Stored data Start Marker

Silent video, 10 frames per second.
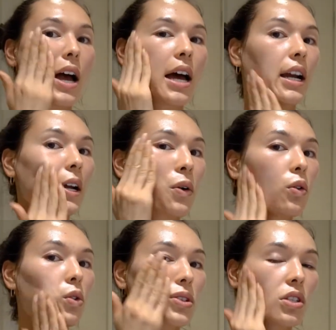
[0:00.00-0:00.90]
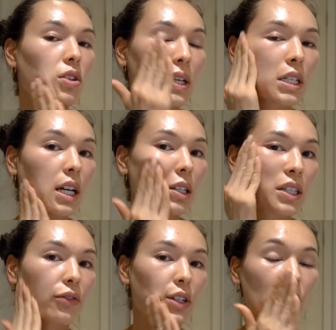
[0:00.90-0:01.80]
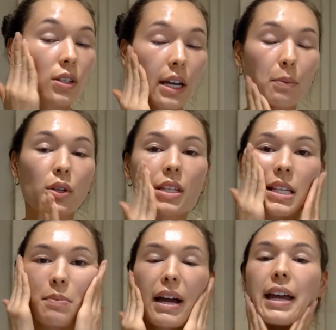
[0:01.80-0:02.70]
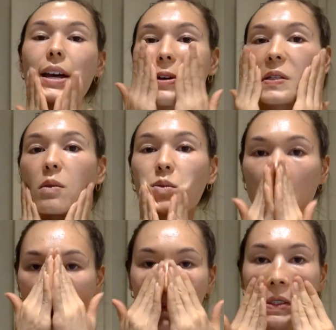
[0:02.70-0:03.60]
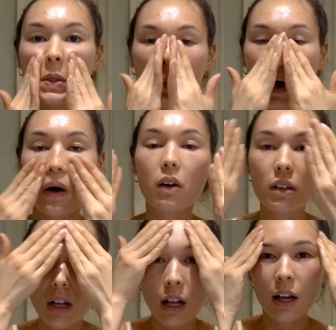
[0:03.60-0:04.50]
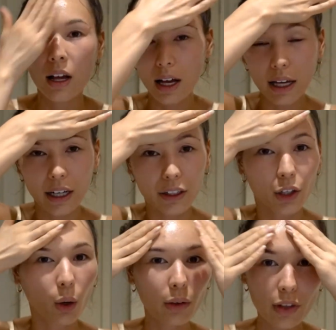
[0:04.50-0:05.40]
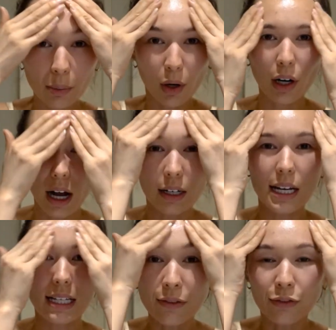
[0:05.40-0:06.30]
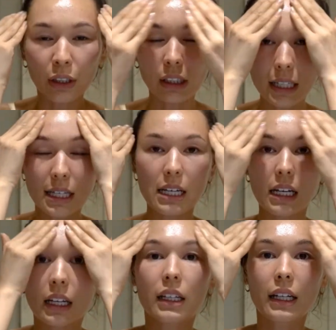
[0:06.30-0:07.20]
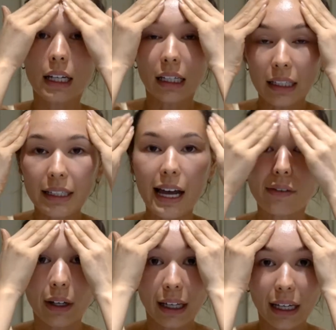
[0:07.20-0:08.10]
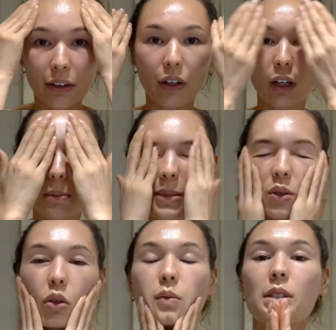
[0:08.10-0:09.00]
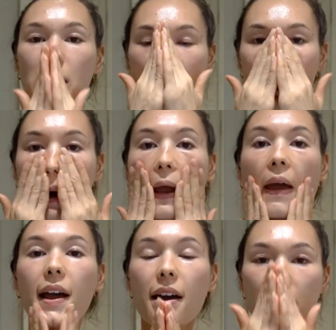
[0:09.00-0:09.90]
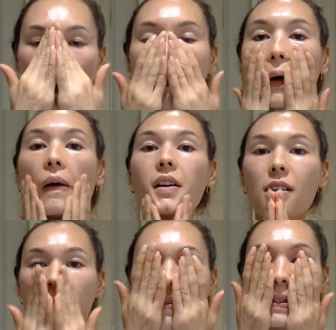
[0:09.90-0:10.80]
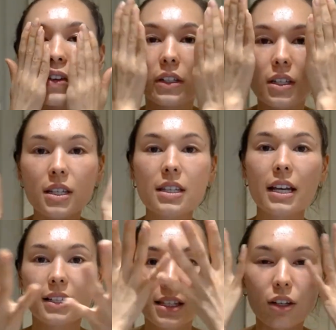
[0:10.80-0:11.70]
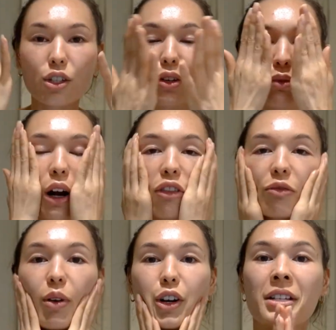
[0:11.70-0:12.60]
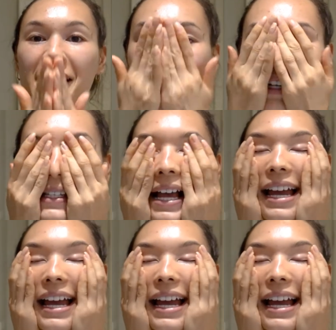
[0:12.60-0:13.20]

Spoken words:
And I also can tell a difference because I put this in my hair sometimes as well. And I know if the product has fillers in it, it never ever absorbs into my hair. Sorry, this is like such a rough process.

Stored data End Marker

Work instructions: Print exactly, and only, the lines from the line containing "[0:07.20-0:08.10]" to the last line of the material above, with every picture left out.

Problem solution:
[0:07.20-0:08.10]
[0:08.10-0:09.00]
[0:09.00-0:09.90]
[0:09.90-0:10.80]
[0:10.80-0:11.70]
[0:11.70-0:12.60]
[0:12.60-0:13.20]

Spoken words:
And I also can tell a difference because I put this in my hair sometimes as well. And I know if the product has fillers in it, it never ever absorbs into my hair. Sorry, this is like such a rough process.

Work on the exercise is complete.